- [WHAT THIS TASK INVOLVES] From the first line to the last, set down the material exactly and drop every picture.

- [DATA FOR THIS EXERCISE]
Segment Open
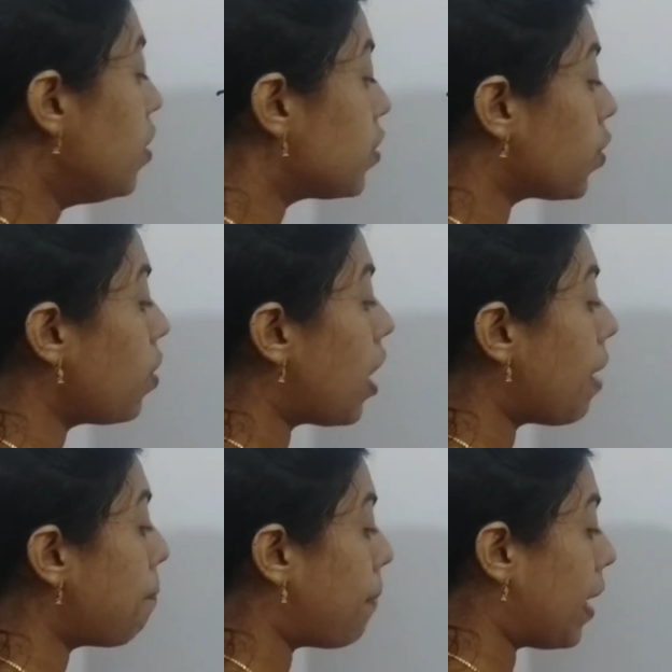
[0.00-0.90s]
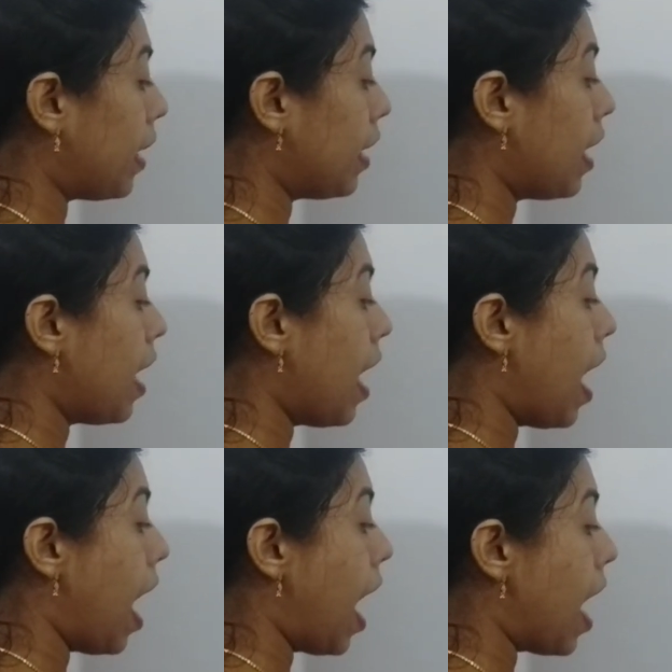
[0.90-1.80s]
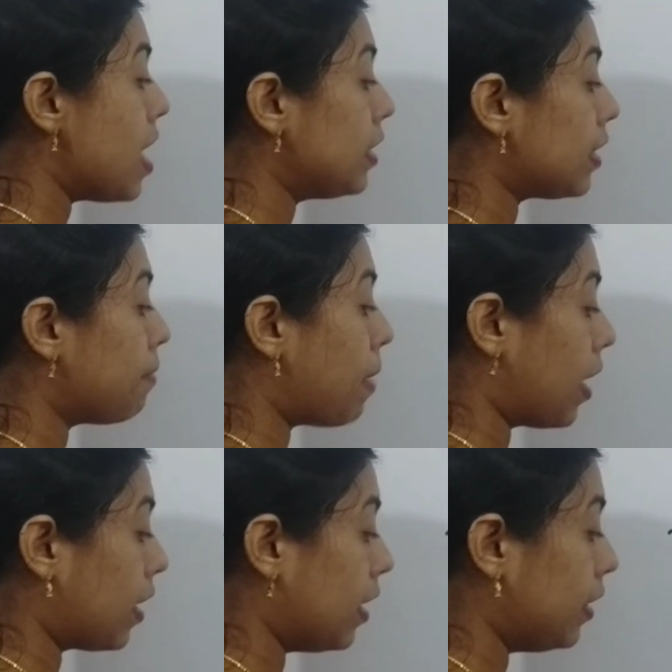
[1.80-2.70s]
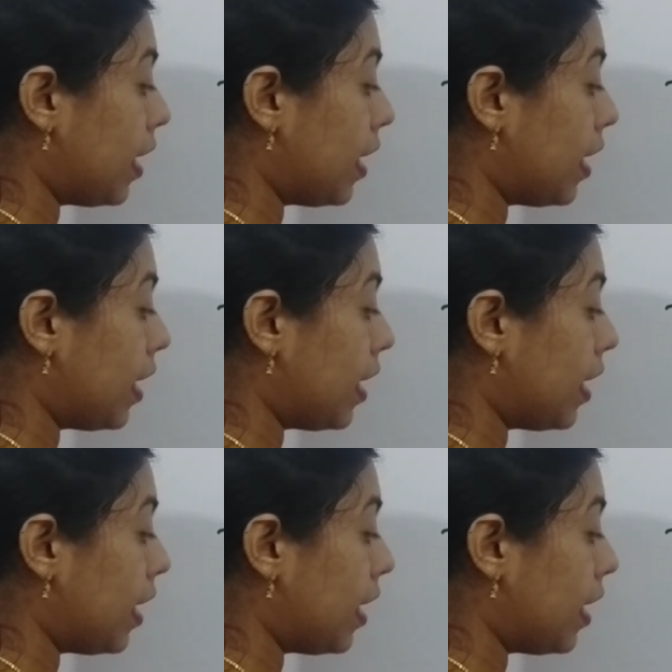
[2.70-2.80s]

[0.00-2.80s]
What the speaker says: So a pen and a marker,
Segment Closed
- [EXERCISE RESULT]
[0.00-0.90s]
[0.90-1.80s]
[1.80-2.70s]
[2.70-2.80s]

[0.00-2.80s]
What the speaker says: So a pen and a marker,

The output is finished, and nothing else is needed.